Dan yang paling naïf, keduanya ditahan juga karena kerap menggelar jumpa pers. Dan hal itu dianggap mengganggu proses penyidikan karena dapat mempengaruhi opini publik. Bukankah hak berpendapat adalah hak setiap warga negara dan termaktub dalam UUD? Lagipula menggelar jumpa pers bukanlah tindak pidana. Tapi mengapa tiba-tiba menggelar jumpa pers yang dilakukan Bibit-Chandra justru menjadi delik pidana?
Benarkah Polri hendak menunjukkan kekuasaannya dan mempengaruhi opini publik dengan penjelasan-penjelasan hukum yang cenderung sesat?
“Baca apa sich kok serius amat. Amat saja tak pernah serius?” tiba-tiba Istri Cak Kus menepuk bahu suaminya yang sedari tadi memelototi Headline Koran langganannya itu.
“Hus…..Amat tak pernah serius karena Amat sakit mental!” kedua suami istri itu lalu tertawa.
“ini Lo baca berita Bibit-Chandra yang ditahan Polisi.

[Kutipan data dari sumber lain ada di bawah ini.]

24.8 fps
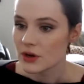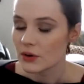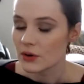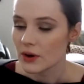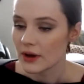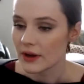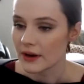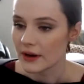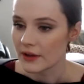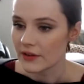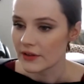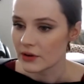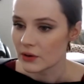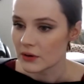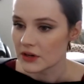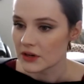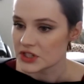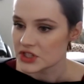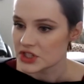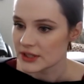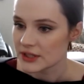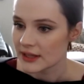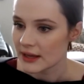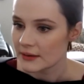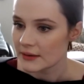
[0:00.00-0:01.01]
so another
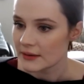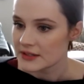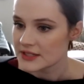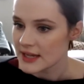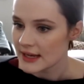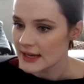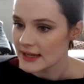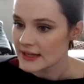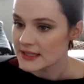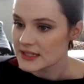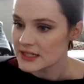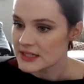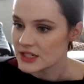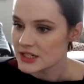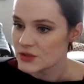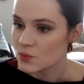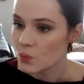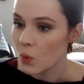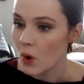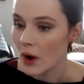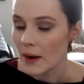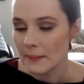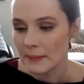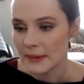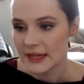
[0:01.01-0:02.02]
question that was asked is
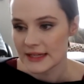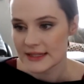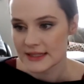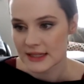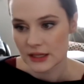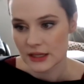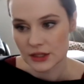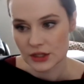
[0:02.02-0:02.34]
what makes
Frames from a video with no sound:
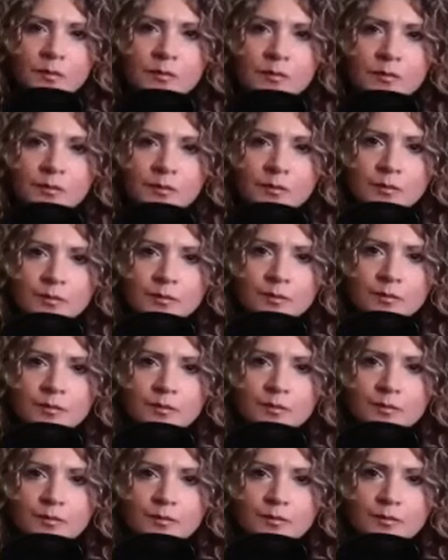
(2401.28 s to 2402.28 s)

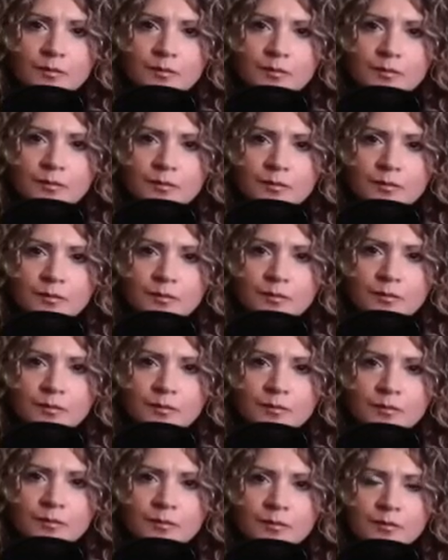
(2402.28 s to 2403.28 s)

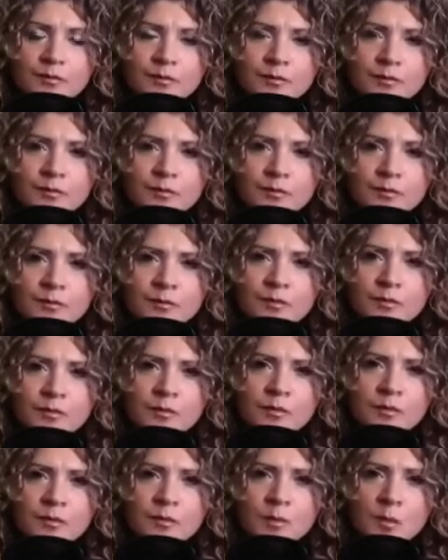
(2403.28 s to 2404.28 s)

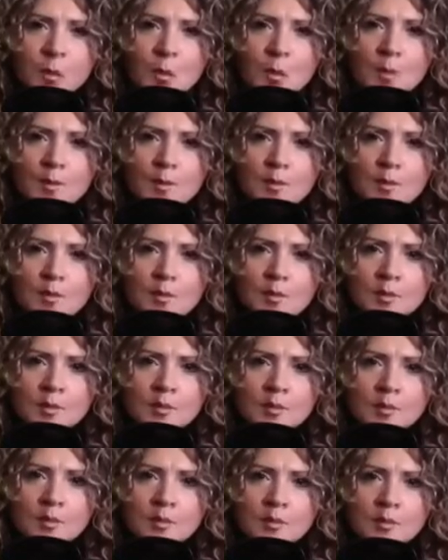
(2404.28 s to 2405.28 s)

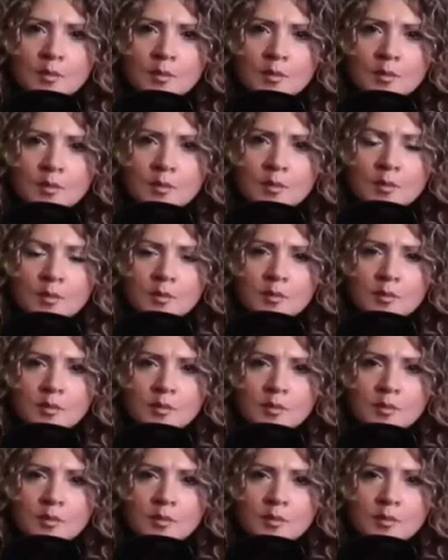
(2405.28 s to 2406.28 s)

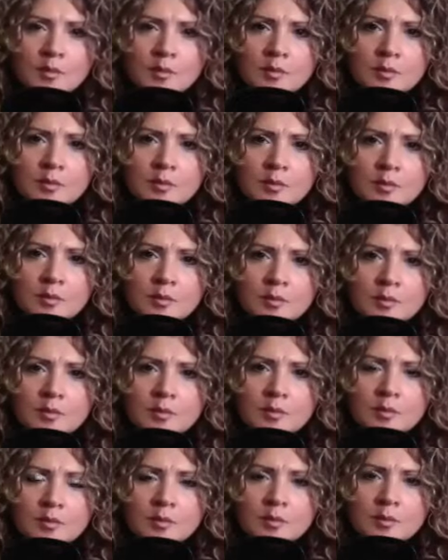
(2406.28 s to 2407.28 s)

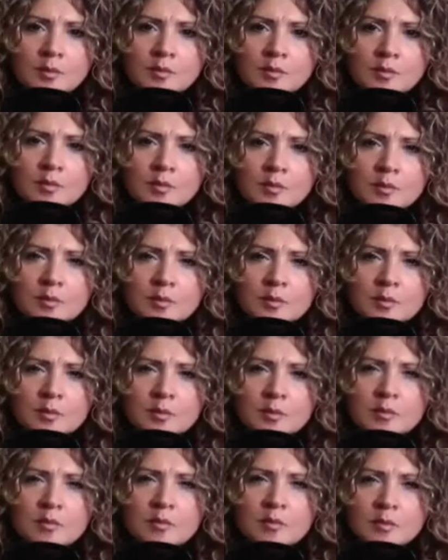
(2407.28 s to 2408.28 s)

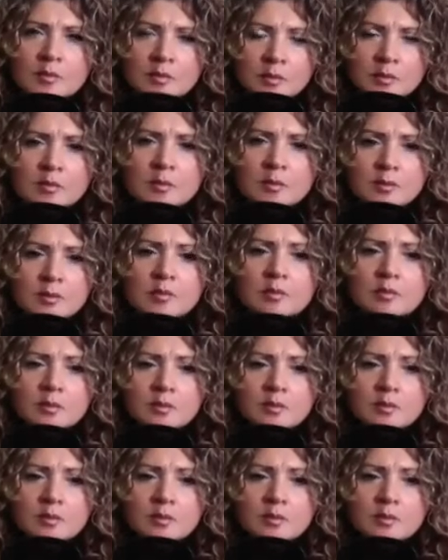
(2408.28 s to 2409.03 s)
(silent)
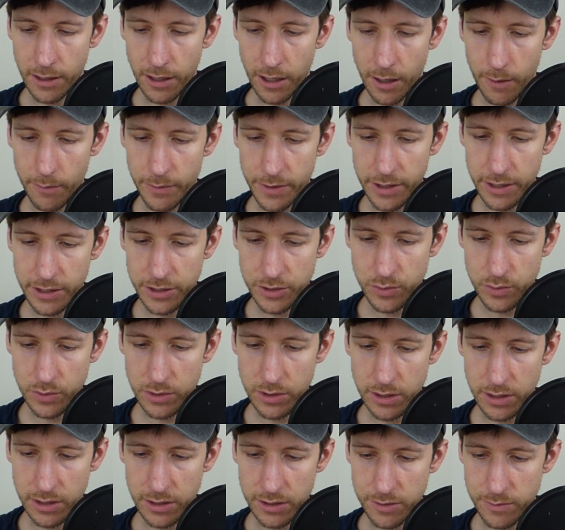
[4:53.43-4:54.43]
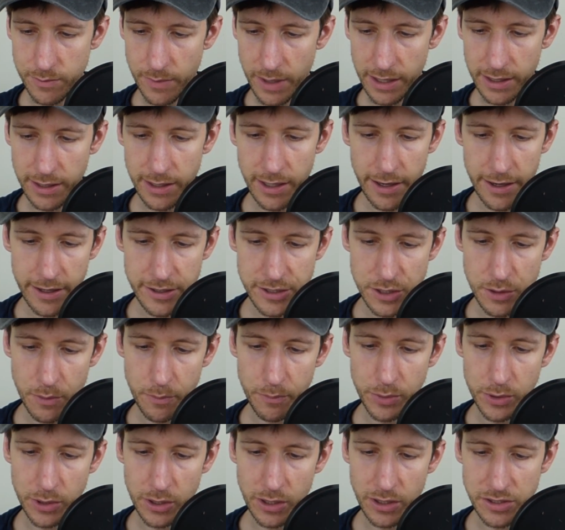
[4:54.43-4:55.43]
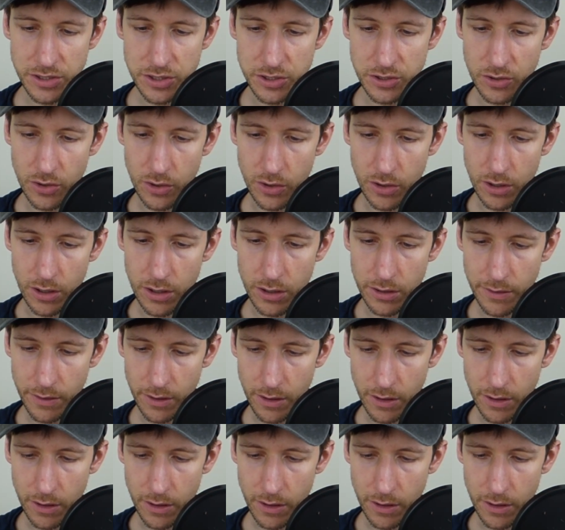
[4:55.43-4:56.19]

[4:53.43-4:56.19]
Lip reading: The next one is my Cash Plus card.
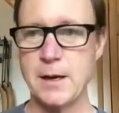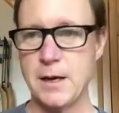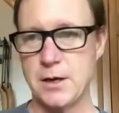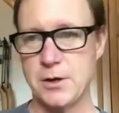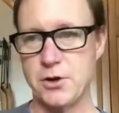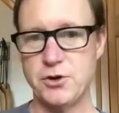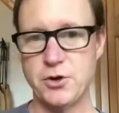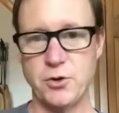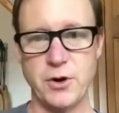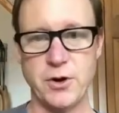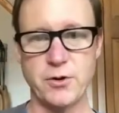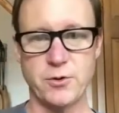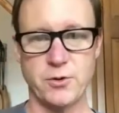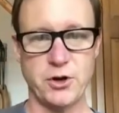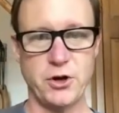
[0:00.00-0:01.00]
you do
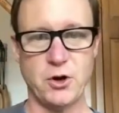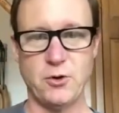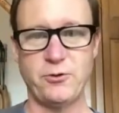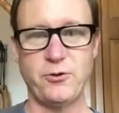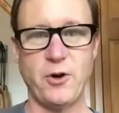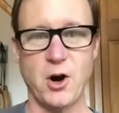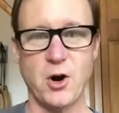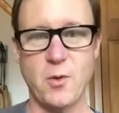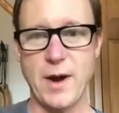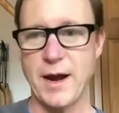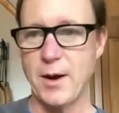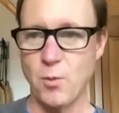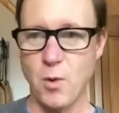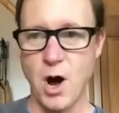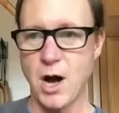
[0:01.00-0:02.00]
your, far away
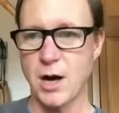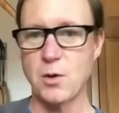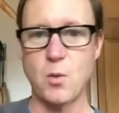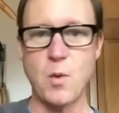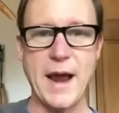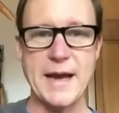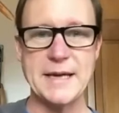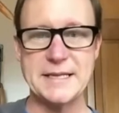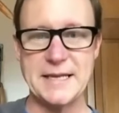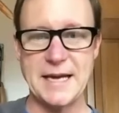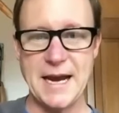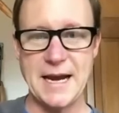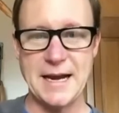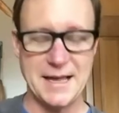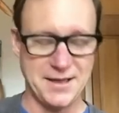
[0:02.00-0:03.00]
walk away
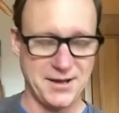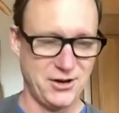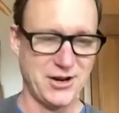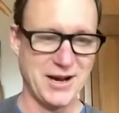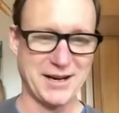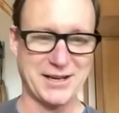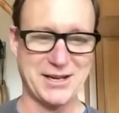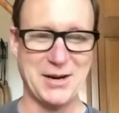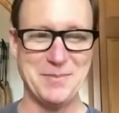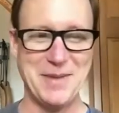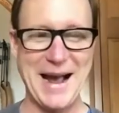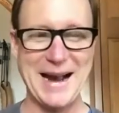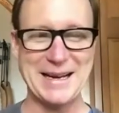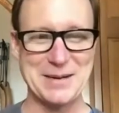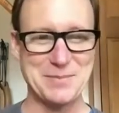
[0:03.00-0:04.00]
scene, and then you got to come
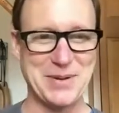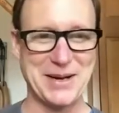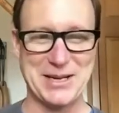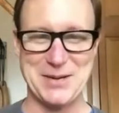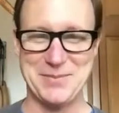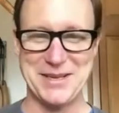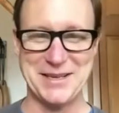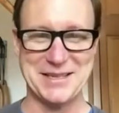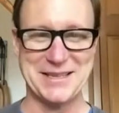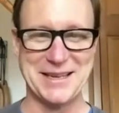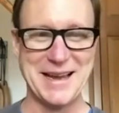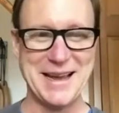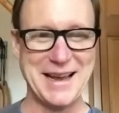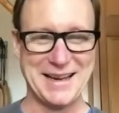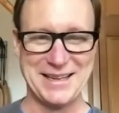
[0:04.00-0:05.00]
back and pick up this,
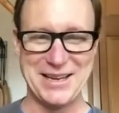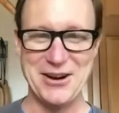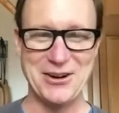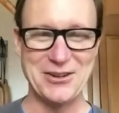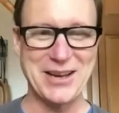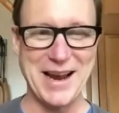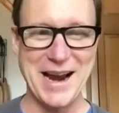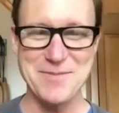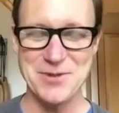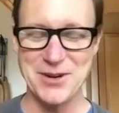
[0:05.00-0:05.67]
camera.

KPK versus Polisi.”
“Oooo…..soal pertarungan Cicak dan Buaya itu to, Pak!? Kalau Cicak dan Buaya lagi ‘berperang’ begini Orang Utan pilih siapa?”
“kau pikir suamimu ini orang utan. Kau pikir negara ini hutan rimba apa?.
”Emang gitu keadaannya. He….he….he…ayo jawab, sampeyan pilih siapa?”
“Yach….kalau di dunia hewan sich…Cicak gak mungkin menang lawan buaya, dik. Tapi ada cerita anak-anak yang popular kalau Gajah yang besar itu bisa kalah lawan semut karena semut kompak dan bersatu bersama koloni semut melawan gajah.
“Tapi ini khan bukan cerita Gajah dan Semut. Ini cerita Cicak dan Buaya. Lain to akhir ceritanya.”
“Tergantung dalangnya, dik. Kalau dalangnya mau gajah menang dan semut kalah meski jumlahnya banyak ya bisa saja. Tapi dalam kasus Cicak versus Buaya ini aku mendukung Cicak.”
“Walau nanti akhirnya Cicak kalah?”
“Kalau kalah kita bikin cerita sendiri saja dan ceritanya dibuat menang. Seperti yang dilakukan Amerika yang kalah perang melawan Vietnam. Amrik kemudian bikin film-film hero seperti Rambo dan Commando yang selalu menang.”
“iya…ya…memang cerita bergantung pada dalangnya.”